Tuesday, April 20, 2010

6.

We love cops. They’re so nice. And the best thing about them is that they listen. They truly want to believe your story, your song and dance, your tale of woe. They see so much ugliness, so many stains of humanity that they begin to think that we are a race of ingrates and inbreds. So when they stumble upon our parched and dedicated souls, they are so willing to be easy with us, give us a pass, a chance to reclaim ourselves and our lives. And sometimes, we just amuse them.

For example: back in the day I found it convenient to not possess a driver’s license. I’d missed so many court dates in so many states that I figured I’d just walk, ride a bike, take buses forever. However, when Crazy A. and I were a team I often drove the getaway car. Sure as shit, one day my no-driver’s-license-suspended-seven-(or 8)-times-self was pulled over for running a red light. The motorcycle cop, a handsome man with an ermine mustache waved me to the curb, then continued to write a ticket for some other unlucky fool. I turned off the car and looked at Crazy A. We were both dressed for a Mardi Gras party, half drunk already, high.

“You’re going to have to fake an emergency,” I said. “Or else tomorrow you’ll be bailing my sorry ass out of jail.”

“Okay,” she said with a wicked grin.

As I got out of the car and began approaching the police officer she started shrieking.

“What’s the matter with her?”

“We’re on the way to the hospital,” I lied. “She’s having really bad menstrual cramps.”

“Where’s your driver’s license?”

“I left it at home,” I lied again. “We were in such a hurry I just rushed out the door.”

She let out a series of shrieks that made both the cop and I jump.

“Jesus Christ,” he said, writing me a ticket for running the red light. He have me a break for no license and thank God didn’t call my name in. “Good luck with that,” he said, gesturing to the car. Crazy A.’s shrieks had turned into profanity-laced grunts punctuated with long moans.
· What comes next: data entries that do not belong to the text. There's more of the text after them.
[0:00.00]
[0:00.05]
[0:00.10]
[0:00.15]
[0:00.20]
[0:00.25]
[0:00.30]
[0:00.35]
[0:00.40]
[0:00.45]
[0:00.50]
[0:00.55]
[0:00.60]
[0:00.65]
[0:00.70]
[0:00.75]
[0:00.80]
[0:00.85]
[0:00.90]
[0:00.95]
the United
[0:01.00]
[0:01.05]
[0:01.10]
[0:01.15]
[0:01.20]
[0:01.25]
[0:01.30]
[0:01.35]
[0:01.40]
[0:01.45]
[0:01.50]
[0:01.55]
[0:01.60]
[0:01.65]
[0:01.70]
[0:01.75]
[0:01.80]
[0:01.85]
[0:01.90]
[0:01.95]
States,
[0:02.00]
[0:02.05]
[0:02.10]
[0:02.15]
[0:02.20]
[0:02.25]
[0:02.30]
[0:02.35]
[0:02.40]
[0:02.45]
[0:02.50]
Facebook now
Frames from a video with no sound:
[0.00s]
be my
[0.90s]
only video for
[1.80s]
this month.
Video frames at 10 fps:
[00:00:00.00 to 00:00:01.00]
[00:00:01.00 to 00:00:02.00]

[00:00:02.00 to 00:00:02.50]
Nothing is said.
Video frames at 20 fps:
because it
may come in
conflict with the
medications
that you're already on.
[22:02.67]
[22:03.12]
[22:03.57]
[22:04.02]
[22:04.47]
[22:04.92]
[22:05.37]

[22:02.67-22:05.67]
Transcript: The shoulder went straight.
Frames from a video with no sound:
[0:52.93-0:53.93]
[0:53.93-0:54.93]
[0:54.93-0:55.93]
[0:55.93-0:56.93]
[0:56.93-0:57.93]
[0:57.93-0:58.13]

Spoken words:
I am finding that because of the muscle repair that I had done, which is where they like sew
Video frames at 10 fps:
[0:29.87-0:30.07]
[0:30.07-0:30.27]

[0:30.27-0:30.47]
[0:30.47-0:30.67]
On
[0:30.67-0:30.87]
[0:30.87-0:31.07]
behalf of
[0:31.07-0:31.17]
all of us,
“You’re telling me,” I said. “It’s like this every month.”

Which wasn’t true. She was really only like that when I was egging her on.

Little Chris had his own good story about beating the fuzz.

“We were speeding through Iowa,” he said. “Cop pulled us over, made us kneel on the side of the road with our hands behind our back. He ripped my car apart but we didn’t have anything except some acid in a pill bottle. The cop opened the bottle, shook a few pills into his gloved hand, asked me what they were. I said ‘allergy medicine,’ which was true. Then the cop, he was a state trooper, I remember his mirrored sunglasses, he pointed at the sheet of acid all folded up and said, ‘What’s that?’”

“What did you tell him?”

“I said it was the moisture-absorbent paper that comes with the pills.”

“And he believed that shit?”

“Yes he did. He put the acid and the pills back in the bottle, gave me a ticket for speeding and sent me on my way.”

“What would you have done if he didn’t believe you?”

“Well,” said Little Chris, crushing his cigarette out in the car’s ashtray. “I figured I could make it to the nearest cornfield. After that, I had no plan.”